Tarih                           Yeni vaka                   Yeni ölüm

 

23 Nisan                     80,159                        6,606

24 Nisan                     87,055                        6,781

25 Nisan                   106,255                        6,291

26 Nisan                     90,088                        5,955

27 Nisan                     72,638                        3,714

28 Nisan                     70,021                        4,637

29 Nisan                     73,745                        6,366

30 Nisan                     82,130                       10,227

1 Mayıs                       87,248                        5,888

2 Mayıs                       93,133                       11,371

 

Başka bir deyişle, her iki seride de hiçbir istikrarlı azalma gözlenmiyor.

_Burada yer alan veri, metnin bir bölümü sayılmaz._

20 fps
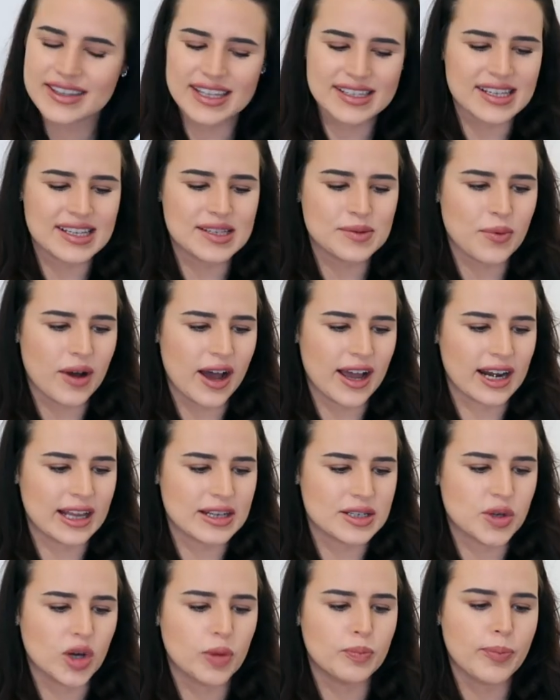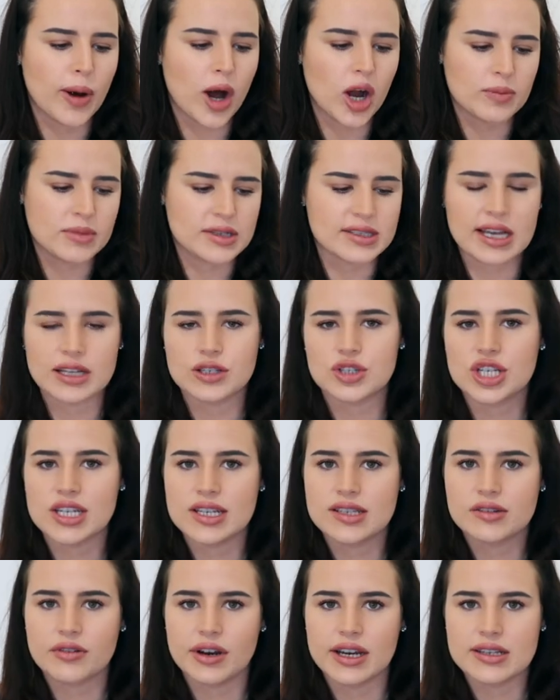This is what I like to call Parmesan
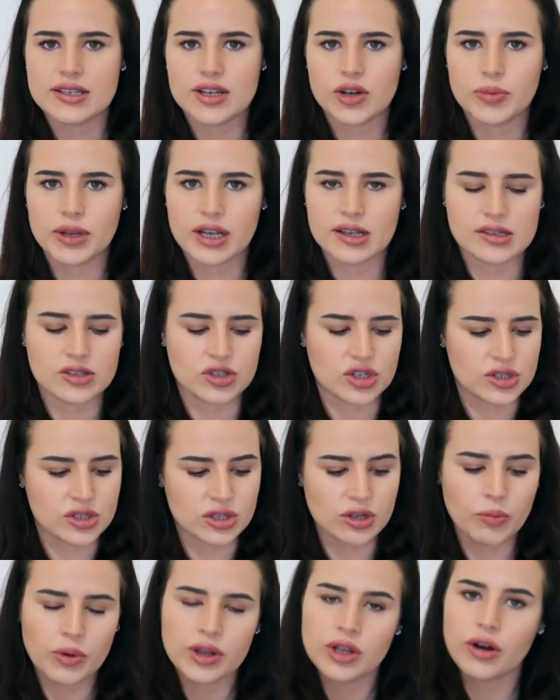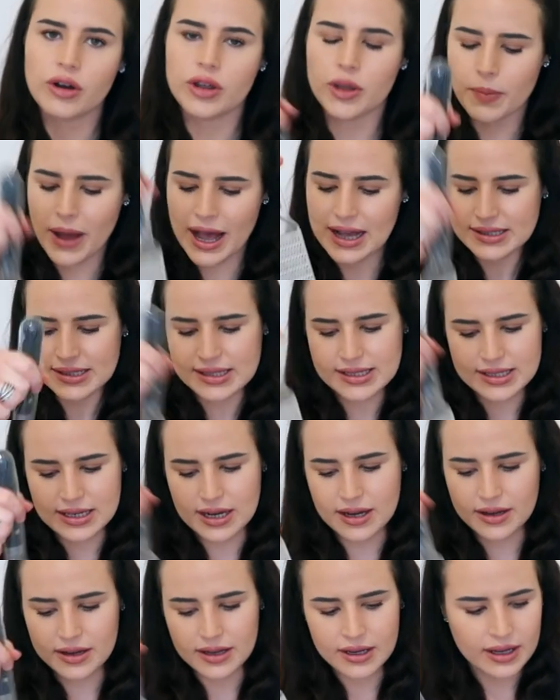cheese grater because it's just good when you've got your
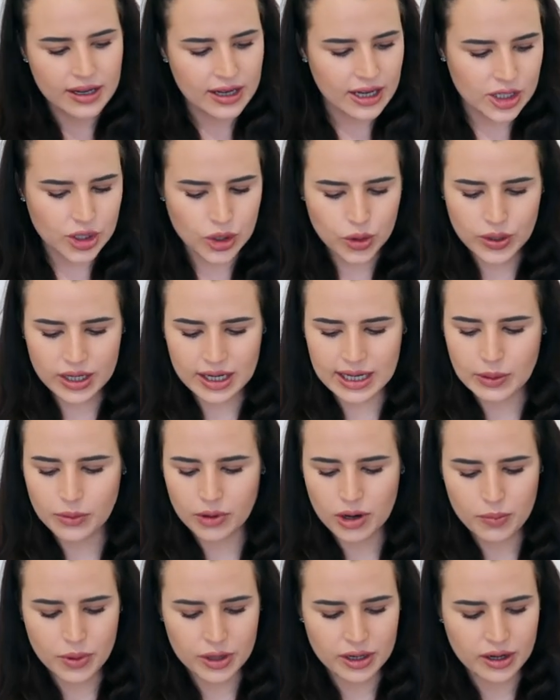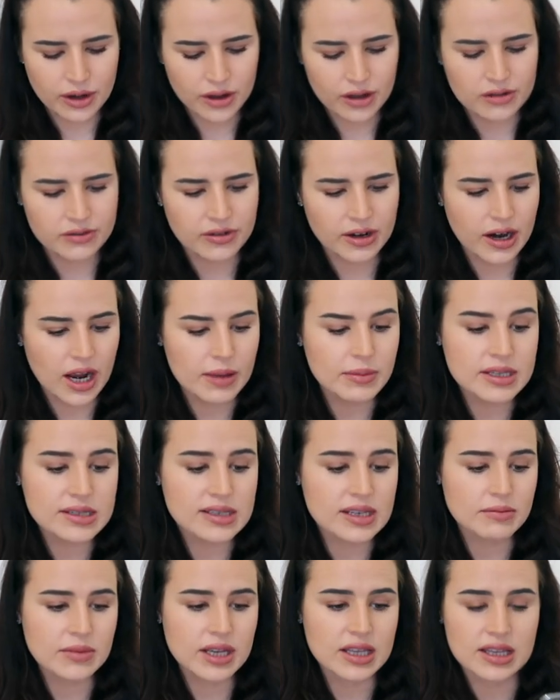pasta and you quickly want to put it over. I
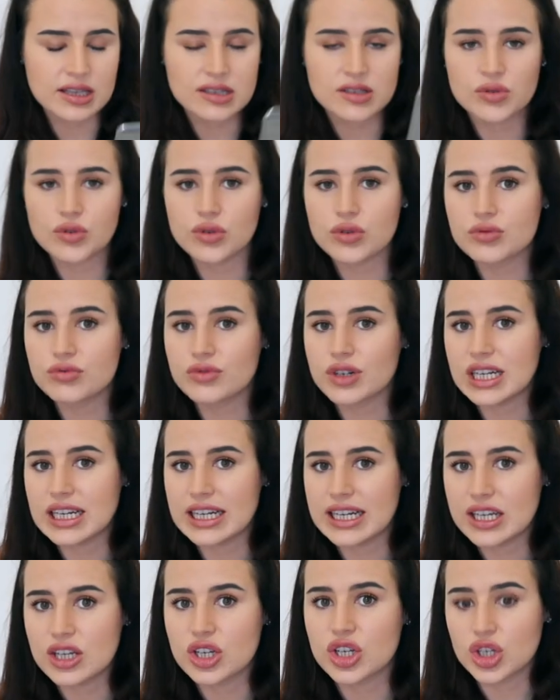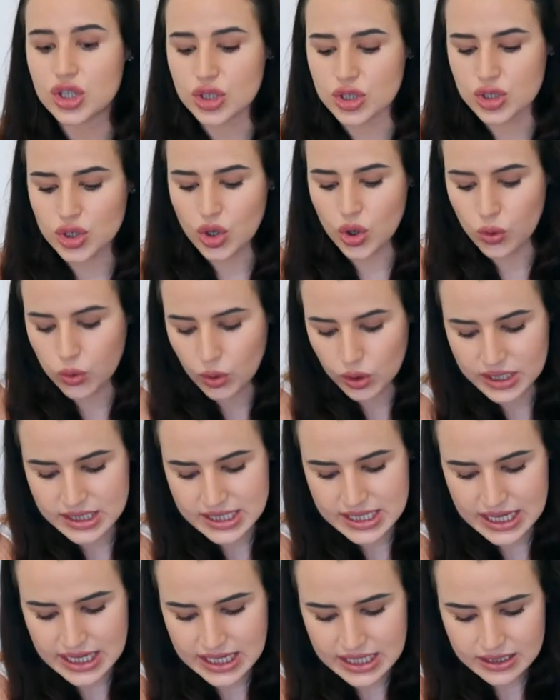must admit, these are all really good
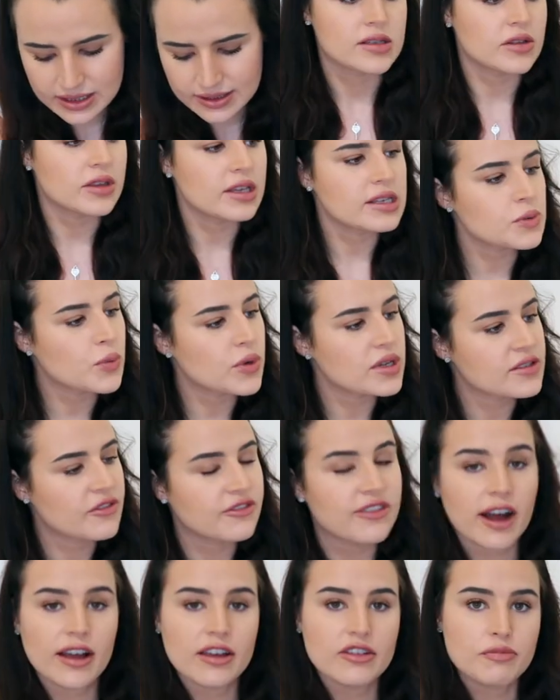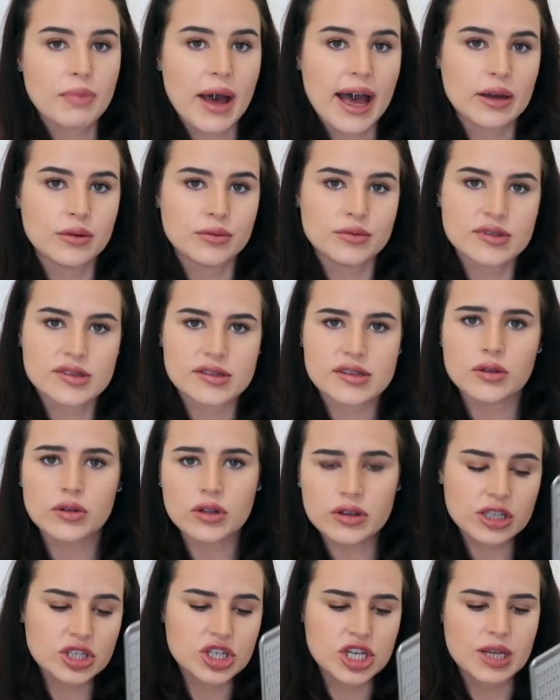quality. So this was £5, so
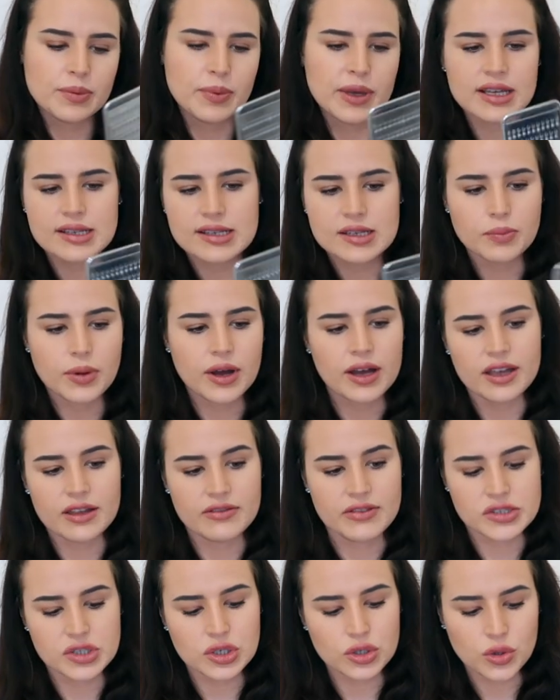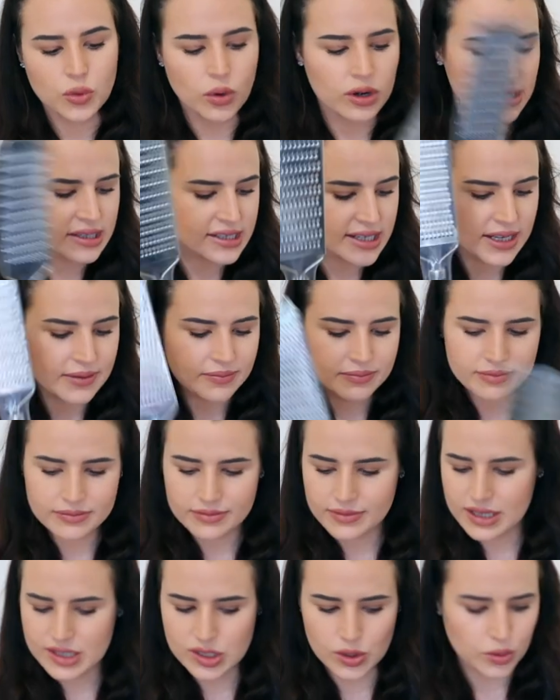not the cheapest, but if it's good quality,
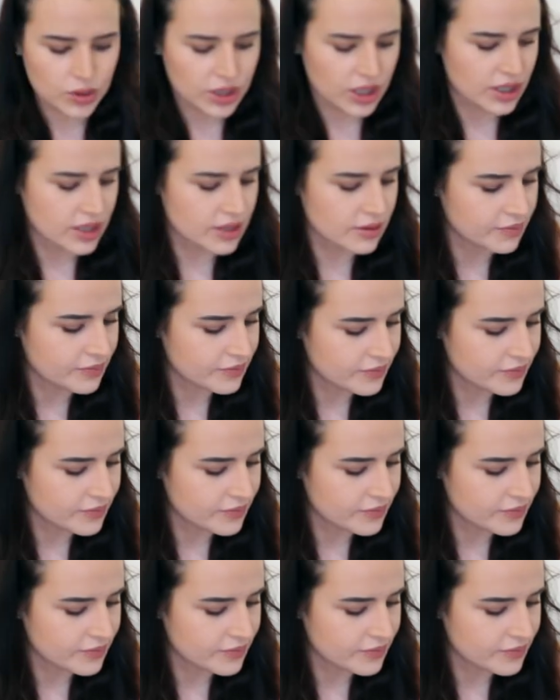it's all good.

Günlük iniş çıkışlar son derece rastgele (random). Düşüş anlamına gelebilecek hiçbir gelişme yok. Kimse de öyle bir iddiada bulunmuyor. Faraza yukarıdaki 27 Nisan verileri hiçbir uzmanı heyecanlandırmıyor, çünkü biliyorlar bunların geçici dalgalanmalar olduğunu. Çeşitli gösterge veya katsayıların sadece ikisinde, çok ufak oynamalar var. Sonuçlanmış vakalar içinde, iyileşme – ölüm yüzdeleri 88/12 ile başlayıp adım adım 79/21’e varmıştı. Şimdi oradan 80/20, 81/19 ve 82/18’e indi. Aktif vakalar içinde ise hafif/ağır yüzdeleri 95/5, 96/4, 97/3 ve şimdi 98/2 yönünde gelişti. Ama bunlar bile çok öne çıkarılan ve davulu çalınan gelişmeler değil. Bu sâkin karamsarlık, Türkiye’deki günübirlik heyecanların açığa vurduğu istatistikî cehalet ile tezat teşkil ediyor.

 

(2) Gerçek vaka sayısı bu mu? Ya da hangi düzeyde? Şurası çok âşikâr ki gerek tek tek ülkeler, gerekse bütün dünya için vaka ve ölüm sayıları korkutucu bir gerçekliğin sadece sathını kazıyor. Zira test ve kayıt uygulamaları hem çok farklı, hem çok sınırlı. Örneğin Japonya, hafif gördüğü vakalarla hemen hiç ilgilenmiyor. Hastaneye başvuranları dahi test bile yapmaksızın geri gönderiyor. İngiltere, Boris Johnson’ın ihmalleri ve kalın kafalılığı yüzünden, uzun süre hastalığı kendi seyrine bıraktı; umudunu zamanla “sürü bağışıklığı”nın oluşmasına bağladı. Oysa Ulusal Sağlık Hizmetleri’nin (NHS) en üst tıp direktörü Prof. Stephen Powis, daha 28 Mart’ta “ölümleri 20,000’in altında tuttabilirsek büyük başarı sayılmalı” demişti. O sırada İngiltere’de pozitif çıkan test sayısı 17,089 ve ölüm sayısı da 1,019’du — ama Powis en az 20,000 ölümden söz edebiliyordu. Neyi biliyordu, hangi yetersizliği farkediyordu da böyle konuşuyordu acaba? İngiliz hükümetinin çok sonra aklı başına geldi ve şimdi, daha yeni “günde 100,000 test” hedefine ulaşmayı kutluyorlar. Ama atı alan Üsküdar’ı geçti ve kaybettikleri haftalarda İngiltere tırmandı, tırmandı; toplam vaka sayısında dünyada 4. (an itibariyle 177,454) ve toplam ölüm sayısında dünyada 3. sıraya (an itibariyle 27,510) yerleşti. Powis’in umudu da politikacıların aptallığı karşısında çok fazla iyimser kaldı.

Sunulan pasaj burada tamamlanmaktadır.